What to work on: Repeat, exactly as they appear, the lines from the one with "(70.78 s to 71.78 s)" through the last line of the entries below, but none of the pictures.

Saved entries
──────────────────────────────

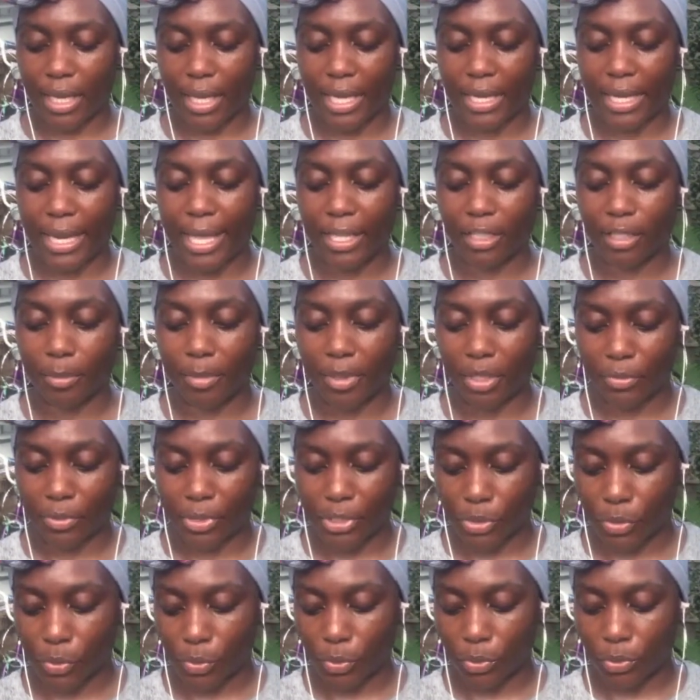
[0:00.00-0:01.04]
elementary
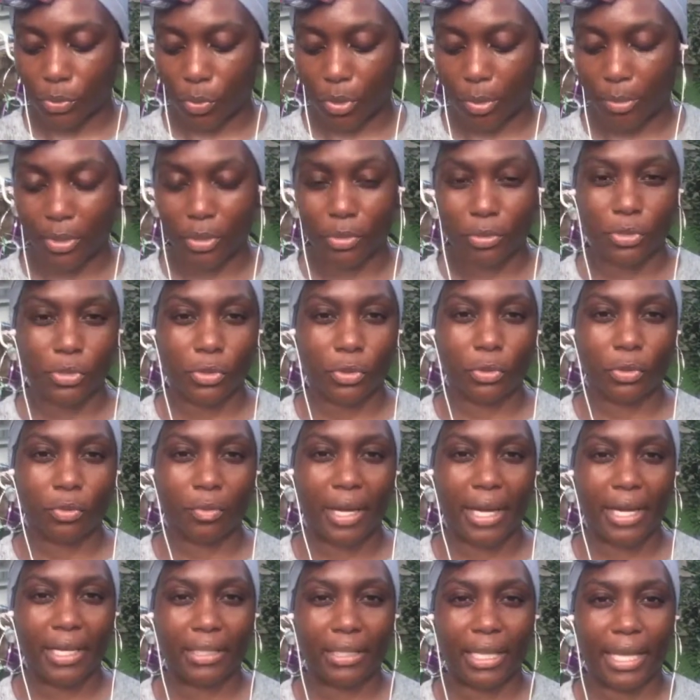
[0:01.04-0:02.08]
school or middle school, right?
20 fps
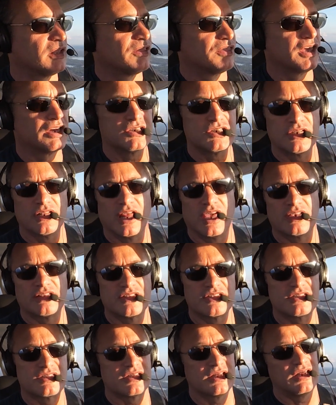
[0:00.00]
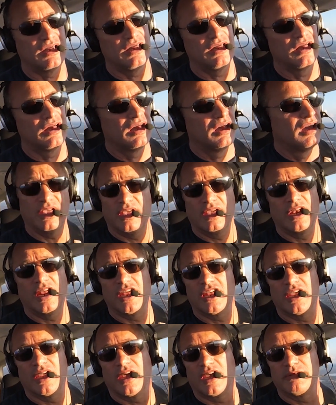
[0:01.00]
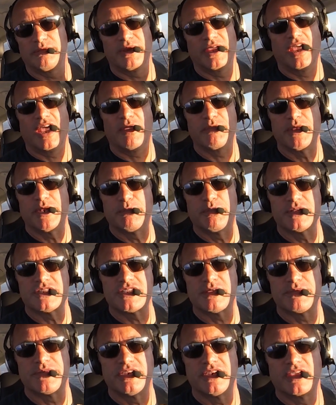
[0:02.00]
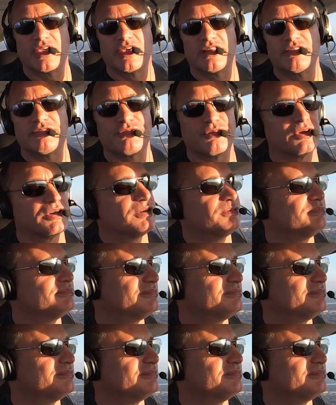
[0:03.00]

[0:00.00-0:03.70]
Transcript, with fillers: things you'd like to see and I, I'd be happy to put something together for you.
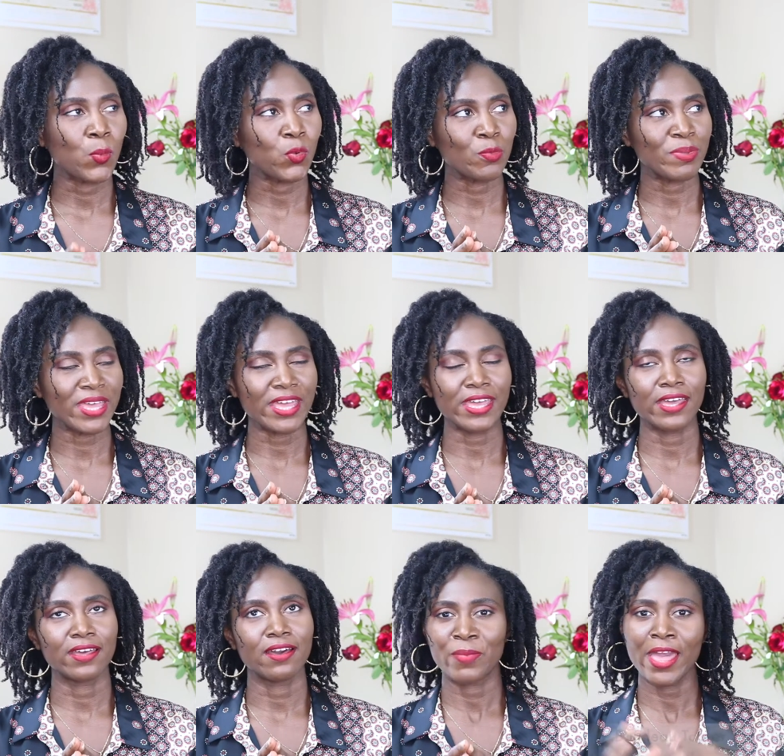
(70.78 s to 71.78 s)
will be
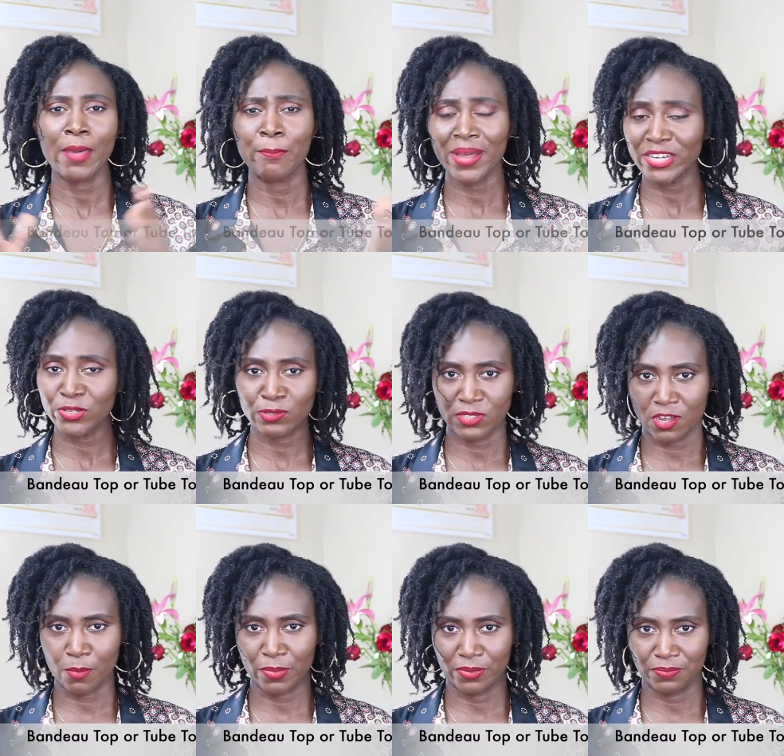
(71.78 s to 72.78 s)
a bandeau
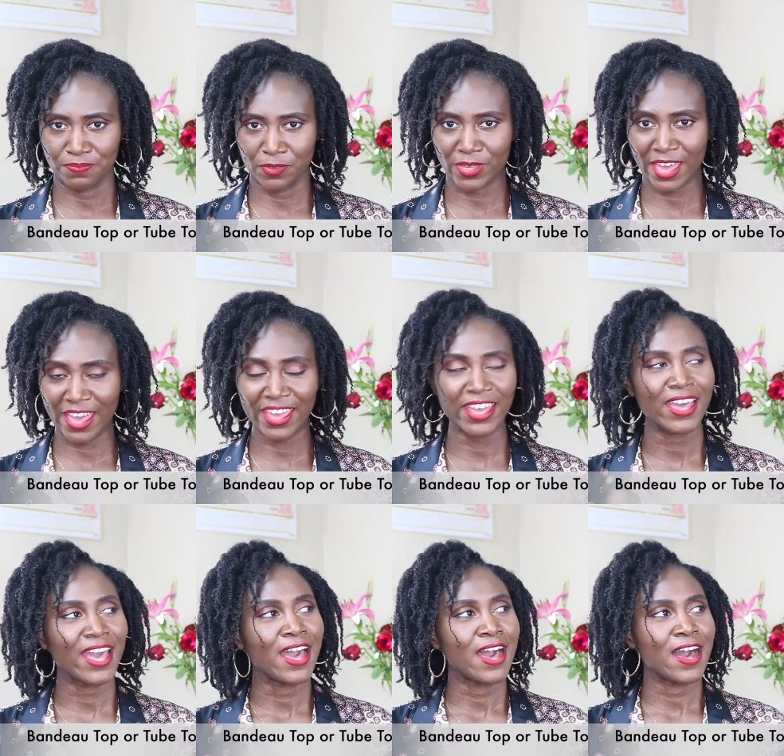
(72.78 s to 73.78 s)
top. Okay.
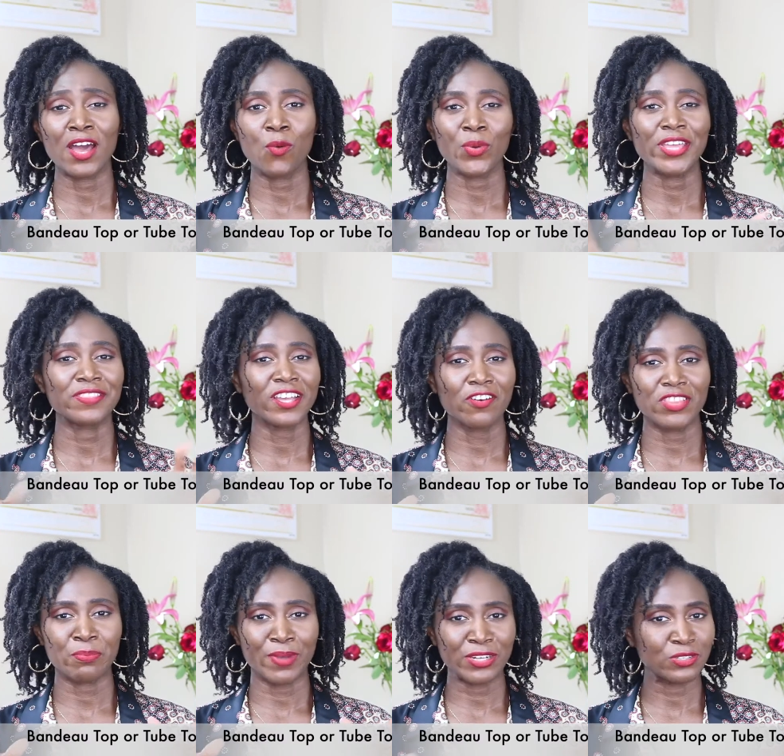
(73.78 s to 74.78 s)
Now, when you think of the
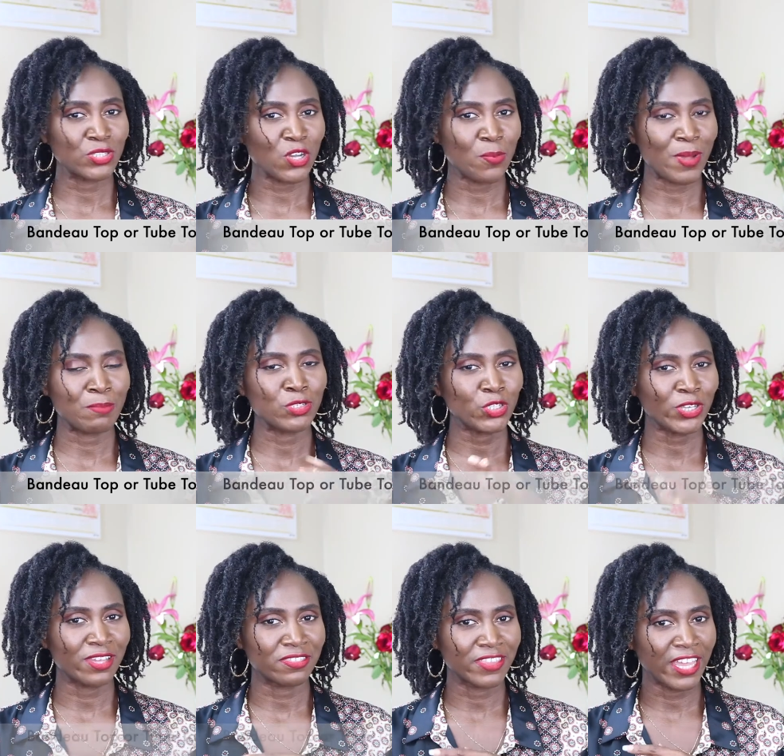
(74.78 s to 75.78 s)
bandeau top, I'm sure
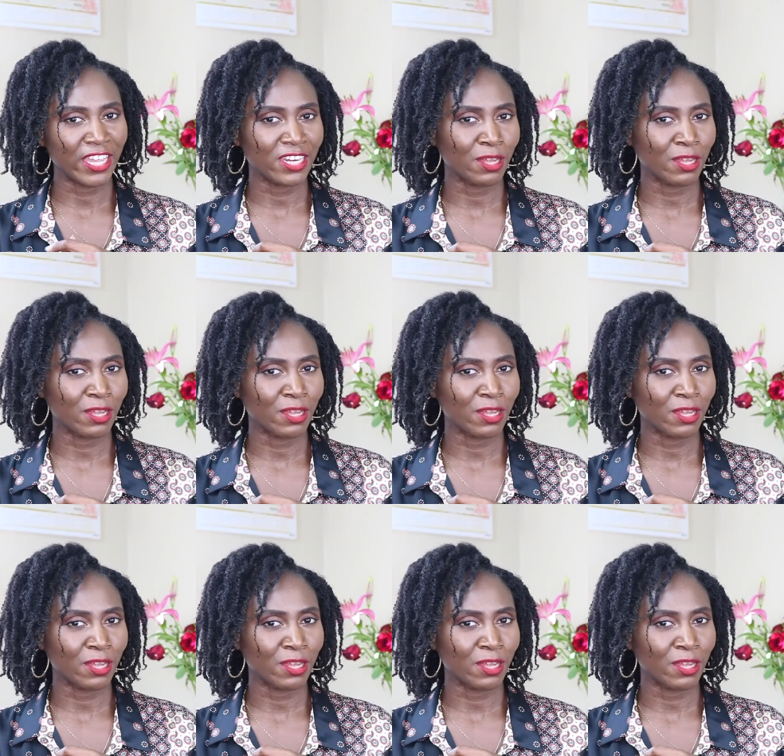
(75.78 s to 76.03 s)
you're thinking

──────────────────────────────

Response to the exercise:
(70.78 s to 71.78 s)
will be
(71.78 s to 72.78 s)
a bandeau
(72.78 s to 73.78 s)
top. Okay.
(73.78 s to 74.78 s)
Now, when you think of the
(74.78 s to 75.78 s)
bandeau top, I'm sure
(75.78 s to 76.03 s)
you're thinking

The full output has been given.